[Dataset excerpts]

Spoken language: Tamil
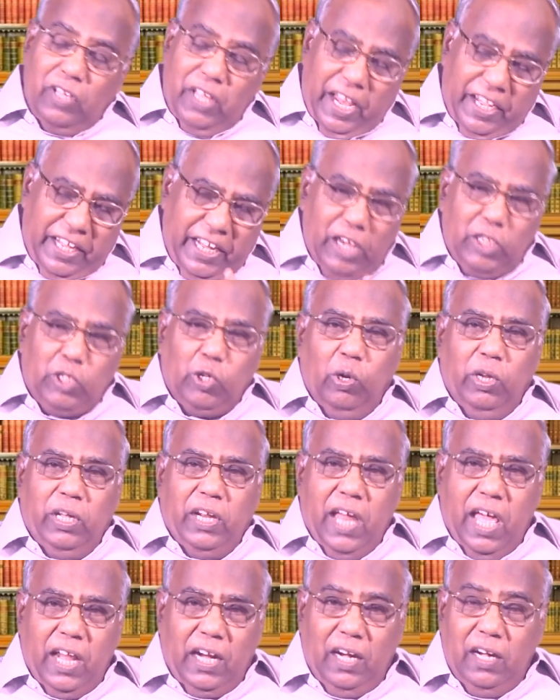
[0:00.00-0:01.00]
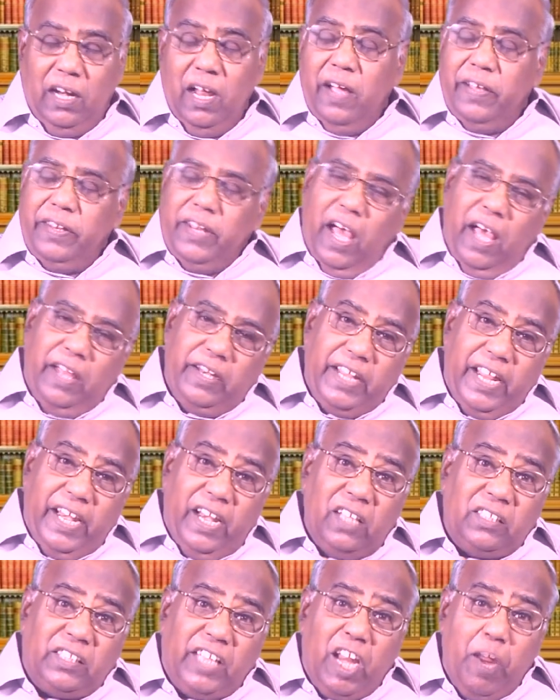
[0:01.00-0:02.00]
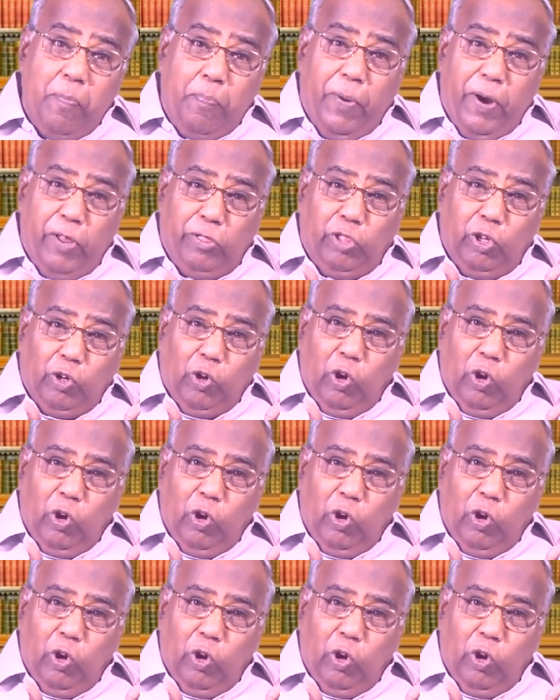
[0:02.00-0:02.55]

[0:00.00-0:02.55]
அநேகர் சொல்கிறார்கள் நான் என்னை சரிப்படுத்தி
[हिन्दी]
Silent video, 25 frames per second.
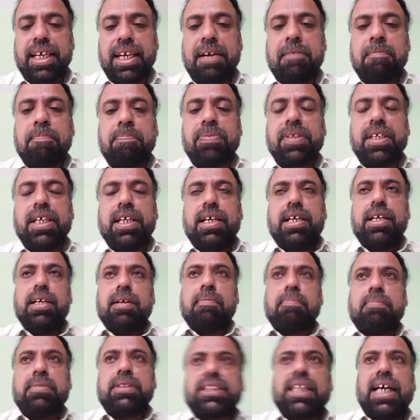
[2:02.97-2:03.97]
है
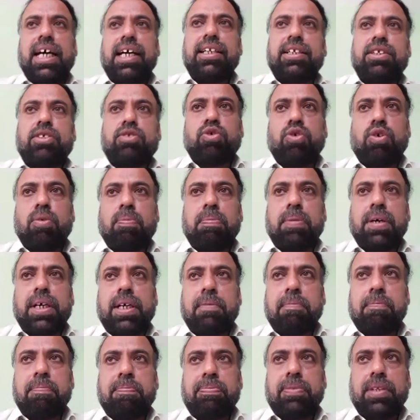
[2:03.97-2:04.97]
मिसाल के तौर
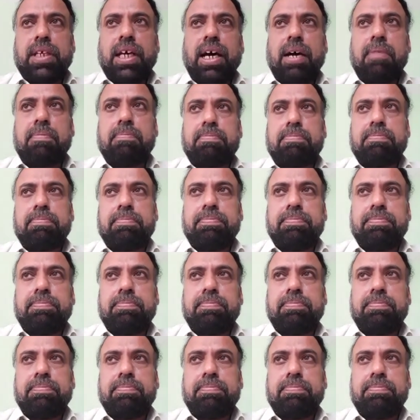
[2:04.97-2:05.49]
पर हम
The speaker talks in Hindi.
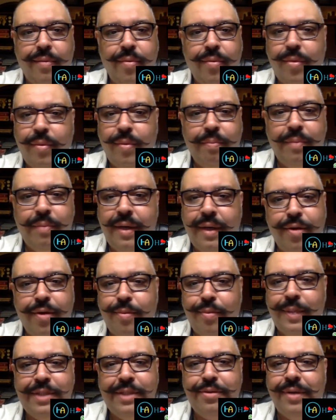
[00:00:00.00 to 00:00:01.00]
वो
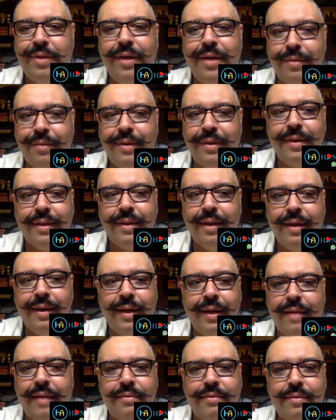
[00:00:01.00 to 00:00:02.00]
ललू बंजू नहीं हो सकता ही
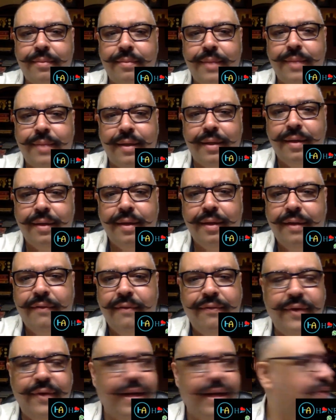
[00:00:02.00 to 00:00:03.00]
हैज टू बी
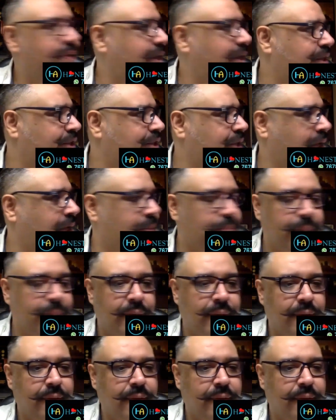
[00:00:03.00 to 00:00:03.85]
वेरी वेरी शार्प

YOUR ASSIGNMENT =>
Set all of the records down once more, letter for letter, with the images removed.

SOLUTION TO THIS PROBLEM =>
Spoken language: Tamil
[0:00.00-0:01.00]
[0:01.00-0:02.00]
[0:02.00-0:02.55]

[0:00.00-0:02.55]
அநேகர் சொல்கிறார்கள் நான் என்னை சரிப்படுத்தி
[हिन्दी]
Silent video, 25 frames per second.
[2:02.97-2:03.97]
है
[2:03.97-2:04.97]
मिसाल के तौर
[2:04.97-2:05.49]
पर हम
The speaker talks in Hindi.
[00:00:00.00 to 00:00:01.00]
वो
[00:00:01.00 to 00:00:02.00]
ललू बंजू नहीं हो सकता ही
[00:00:02.00 to 00:00:03.00]
हैज टू बी
[00:00:03.00 to 00:00:03.85]
वेरी वेरी शार्प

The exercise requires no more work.